Ce qu'il faut retenir

  • Muhoozi Kainerugaba, chef des forces armées ougandaises et fils du président Museveni, affiche son soutien à Israël.
  • Il menace d'attaquer l'Iran et envisage une opération terrestre pour prendre Téhéran en moins de deux semaines.
  • Les relations entre Israël et l'Ouganda ont évolué depuis les années 1980, passant d'une tension à une coopération étroite.

Contexte historique et politique

Les relations entre Israël et l'Ouganda ont connu des fluctuations depuis l'indépendance de ce pays africain en 1962. En 1976, un raid israélien à Entebbe pour libérer des otages avait provoqué une réaction hostile du président ougandais de l'époque, Amin Dada. Cependant, après l'arrivée au pouvoir de Yoweri Museveni en 1986, les liens se sont resserrés. Museveni a effectué plusieurs visites en Israël, marquant un rapprochement significatif.

Réactions et enjeux

Les déclarations de Muhoozi Kainerugaba ne reflètent pas officiellement la position du gouvernement ougandais, mais elles envoient un signal politique fort. En soutenant Israël, l'Ouganda prend position dans un conflit international complexe, risquant de provoquer des tensions régionales.
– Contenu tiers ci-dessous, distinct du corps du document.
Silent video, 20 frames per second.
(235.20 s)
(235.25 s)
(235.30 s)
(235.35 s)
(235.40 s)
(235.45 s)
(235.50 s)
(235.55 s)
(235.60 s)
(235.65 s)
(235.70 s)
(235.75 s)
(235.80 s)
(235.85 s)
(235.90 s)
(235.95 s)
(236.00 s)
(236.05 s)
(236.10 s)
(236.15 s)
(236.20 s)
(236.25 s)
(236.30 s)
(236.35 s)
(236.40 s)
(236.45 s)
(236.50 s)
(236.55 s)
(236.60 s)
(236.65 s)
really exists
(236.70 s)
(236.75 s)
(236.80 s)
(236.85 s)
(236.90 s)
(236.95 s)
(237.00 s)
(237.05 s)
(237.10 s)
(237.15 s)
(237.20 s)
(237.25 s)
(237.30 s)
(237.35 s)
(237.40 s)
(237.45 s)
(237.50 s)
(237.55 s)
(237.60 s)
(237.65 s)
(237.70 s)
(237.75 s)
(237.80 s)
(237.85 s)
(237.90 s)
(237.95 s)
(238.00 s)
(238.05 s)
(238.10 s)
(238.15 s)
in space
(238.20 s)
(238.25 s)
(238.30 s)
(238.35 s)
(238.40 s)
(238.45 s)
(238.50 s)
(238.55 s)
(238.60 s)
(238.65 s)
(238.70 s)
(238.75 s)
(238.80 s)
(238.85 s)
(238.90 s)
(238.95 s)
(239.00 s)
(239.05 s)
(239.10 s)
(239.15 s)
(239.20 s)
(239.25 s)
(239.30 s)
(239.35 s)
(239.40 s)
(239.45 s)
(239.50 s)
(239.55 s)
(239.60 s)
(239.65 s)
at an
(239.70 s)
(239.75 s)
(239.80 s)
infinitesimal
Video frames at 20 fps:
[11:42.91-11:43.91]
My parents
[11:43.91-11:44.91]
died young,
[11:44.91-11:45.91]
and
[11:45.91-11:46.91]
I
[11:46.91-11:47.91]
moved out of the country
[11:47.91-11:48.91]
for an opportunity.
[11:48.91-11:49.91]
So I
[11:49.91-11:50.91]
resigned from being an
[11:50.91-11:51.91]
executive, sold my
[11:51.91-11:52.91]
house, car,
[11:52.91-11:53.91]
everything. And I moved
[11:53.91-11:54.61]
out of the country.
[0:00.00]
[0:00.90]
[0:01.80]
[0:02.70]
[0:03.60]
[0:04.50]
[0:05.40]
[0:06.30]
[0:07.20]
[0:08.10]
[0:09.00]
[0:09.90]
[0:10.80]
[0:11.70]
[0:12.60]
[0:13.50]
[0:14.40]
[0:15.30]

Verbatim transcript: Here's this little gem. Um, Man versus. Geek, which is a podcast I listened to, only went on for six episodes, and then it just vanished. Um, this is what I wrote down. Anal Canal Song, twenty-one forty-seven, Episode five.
La menace d'une attaque contre l'Iran met en lumière les enjeux géopolitiques et religieux qui sous-tendent ce soutien.

Et maintenant ?

La déclaration de Muhoozi Kainerugaba soulève des interrogations sur les implications futures de cette position belliqueuse. Il reste à voir comment la communauté internationale réagira à ces menaces et quelles pourraient être les conséquences d'une éventuelle escalade.